### EXERCISE AIM:
All of the data below should be printed again word for word, pictures excluded.

Stored data entries:
<<<<

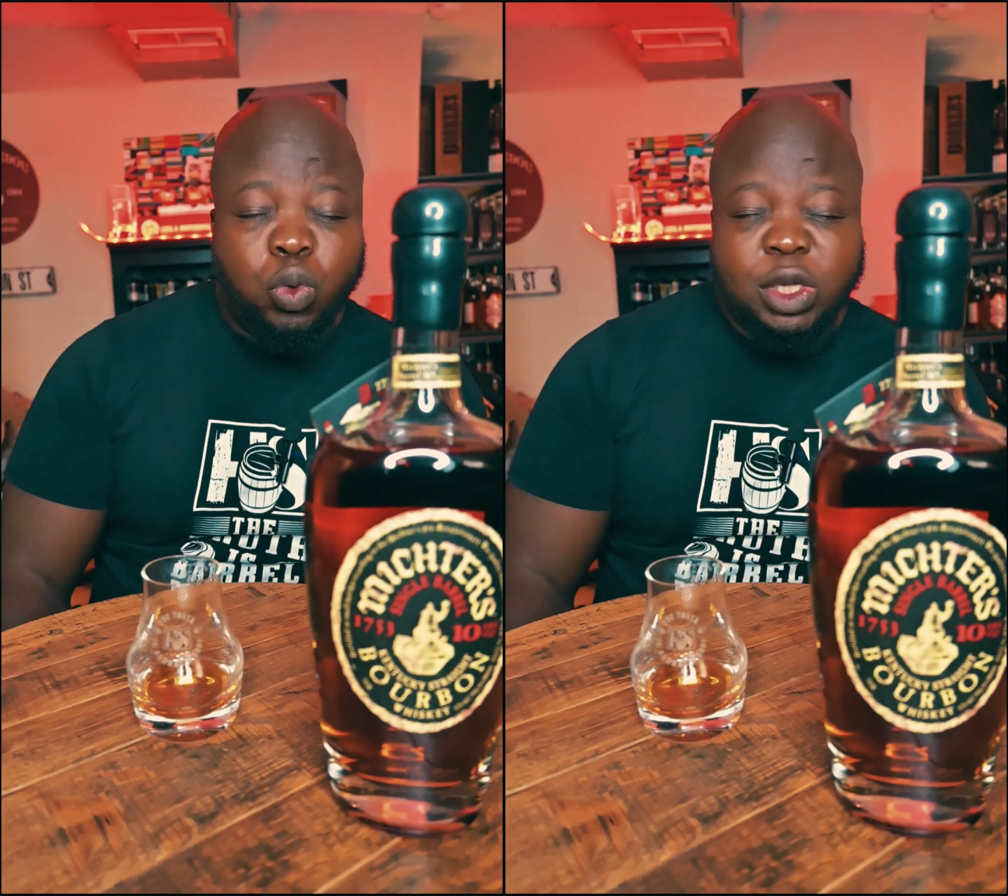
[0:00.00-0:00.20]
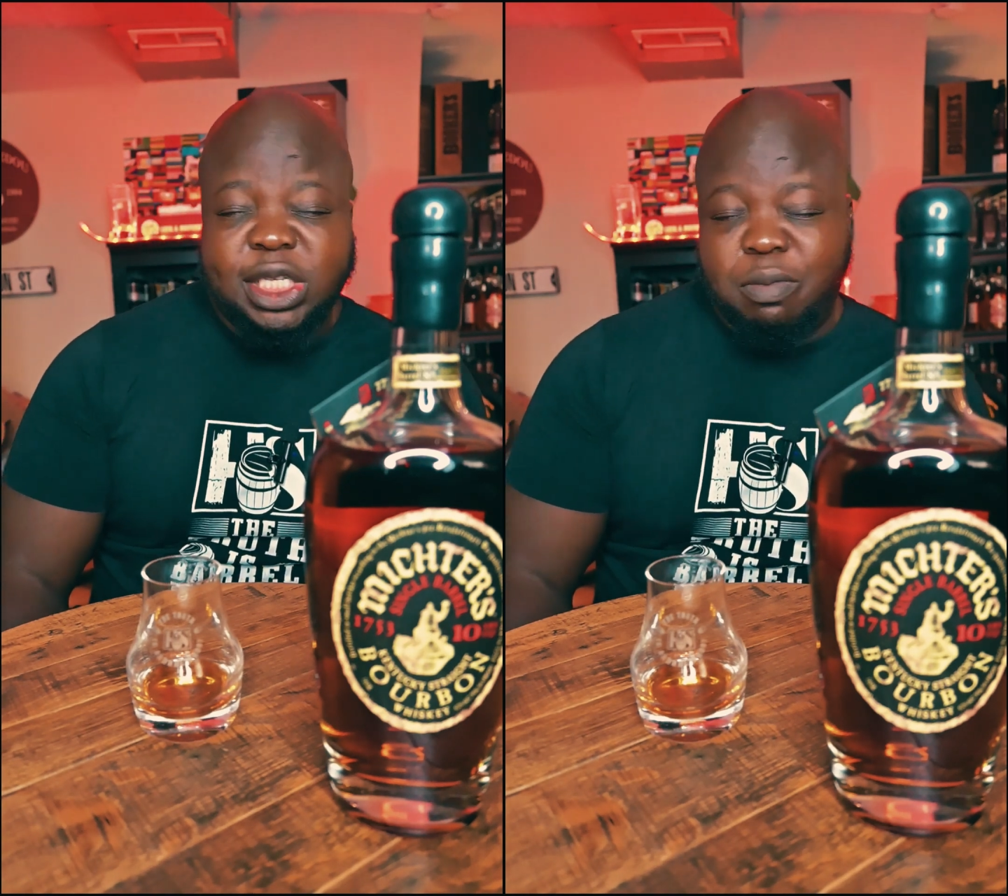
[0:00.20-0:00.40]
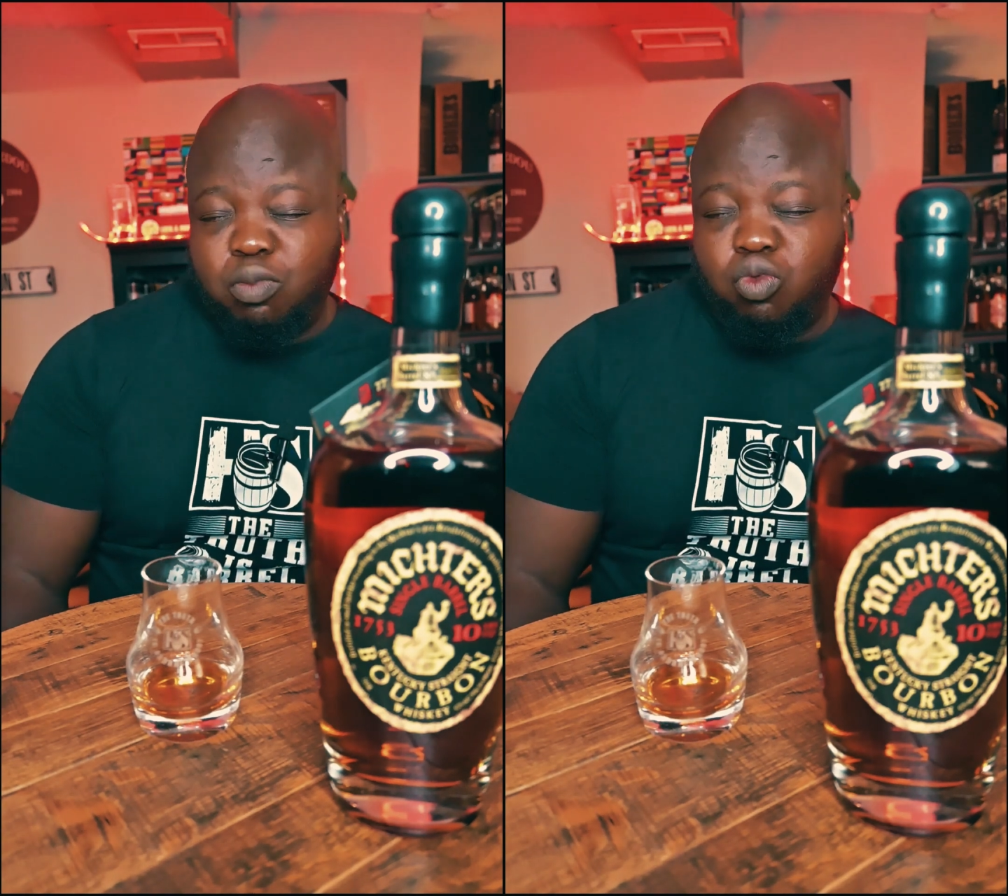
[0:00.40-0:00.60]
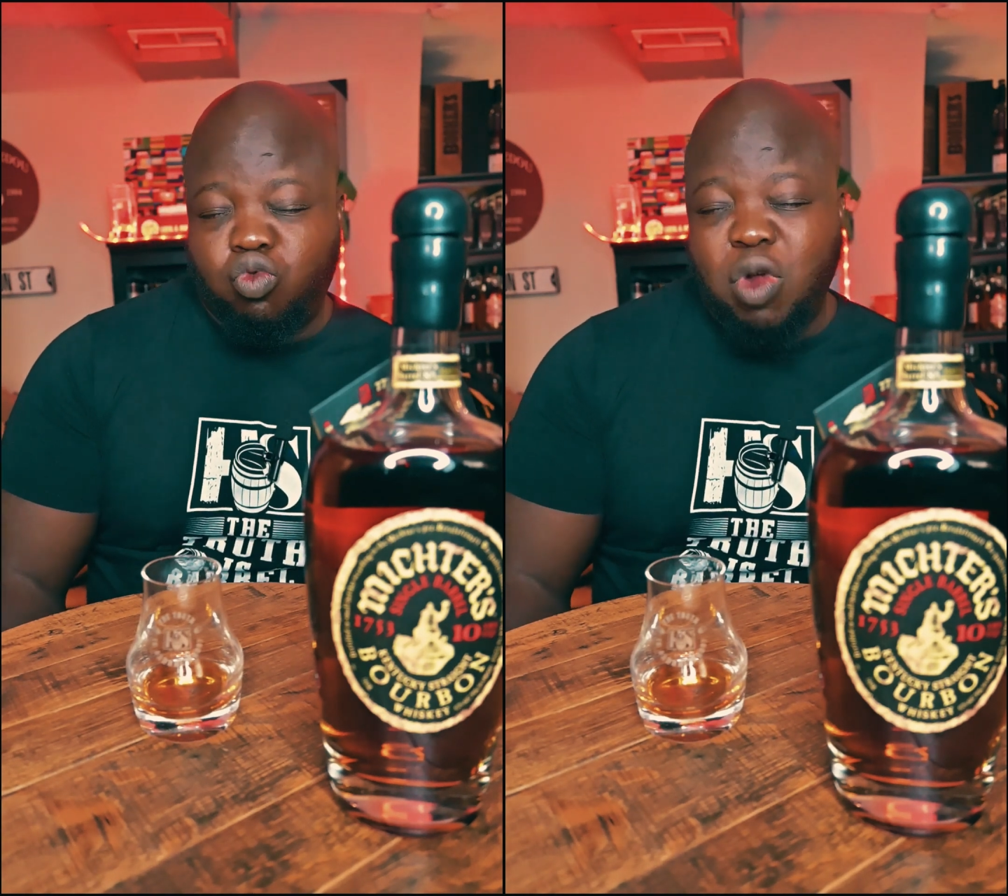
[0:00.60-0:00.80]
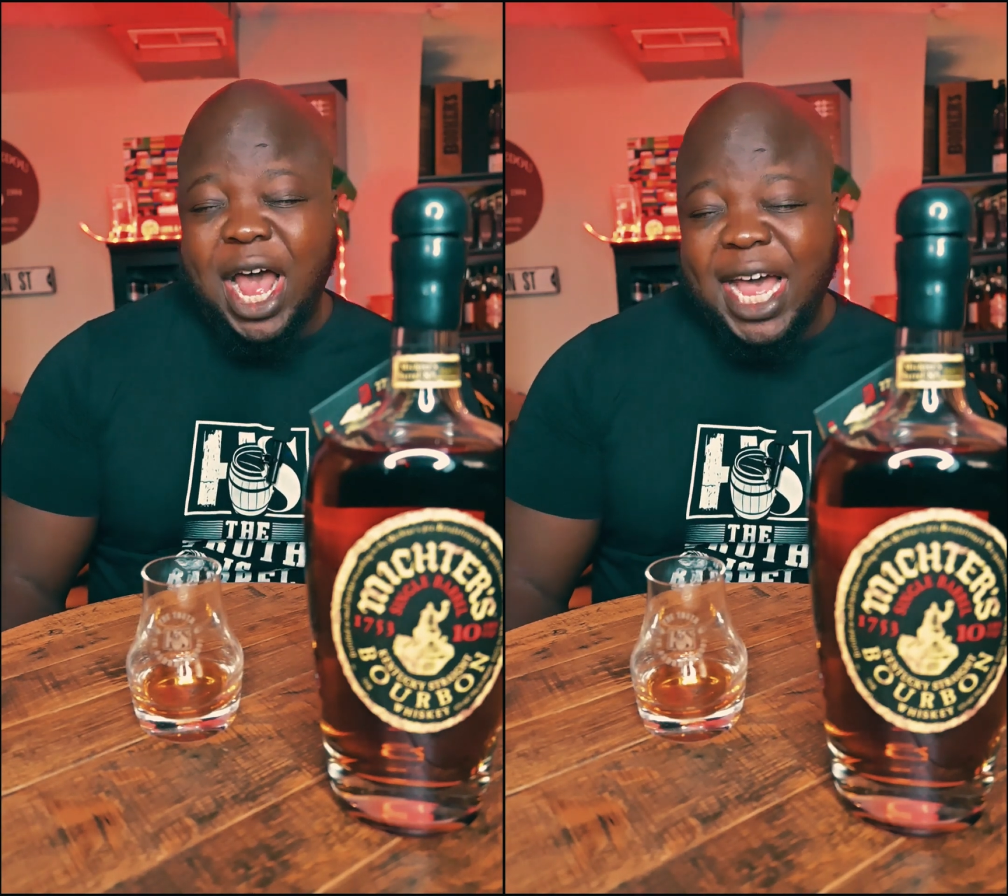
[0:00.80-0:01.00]
with some
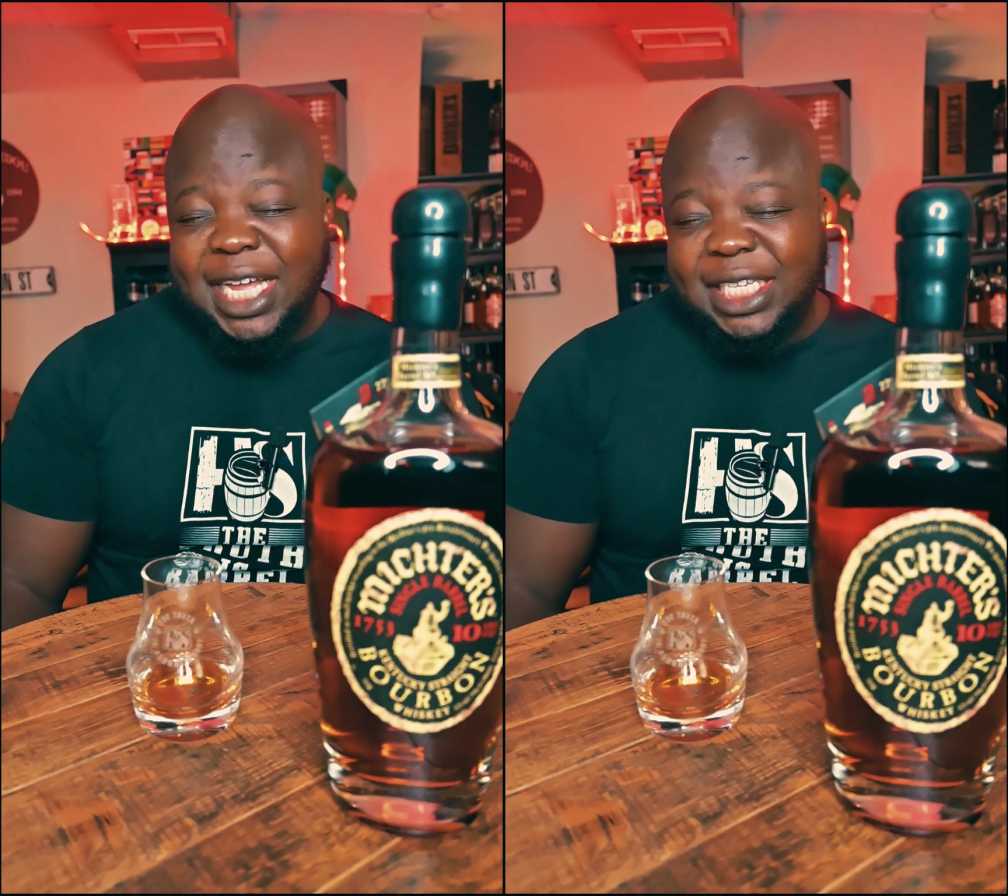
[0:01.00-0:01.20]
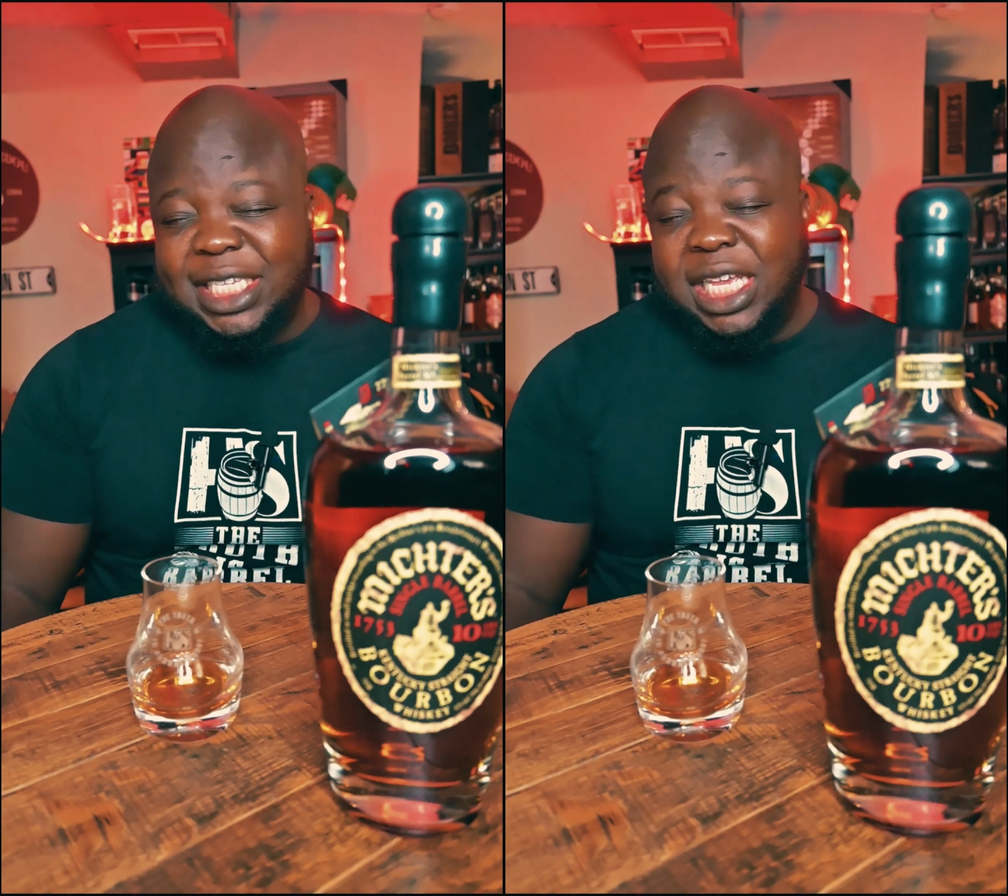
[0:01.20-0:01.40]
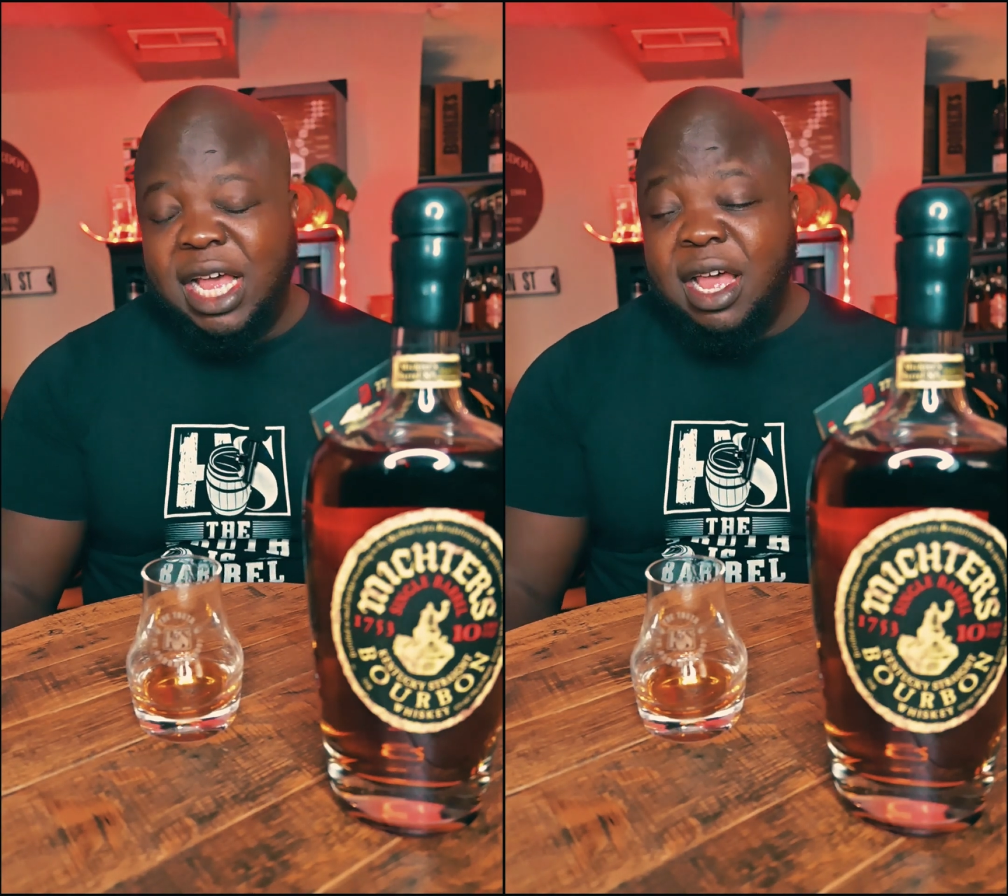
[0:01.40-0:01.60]
rice.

>>>>

### RESULT OF THIS TASK:
[0:00.00-0:00.20]
[0:00.20-0:00.40]
[0:00.40-0:00.60]
[0:00.60-0:00.80]
[0:00.80-0:01.00]
with some
[0:01.00-0:01.20]
[0:01.20-0:01.40]
[0:01.40-0:01.60]
rice.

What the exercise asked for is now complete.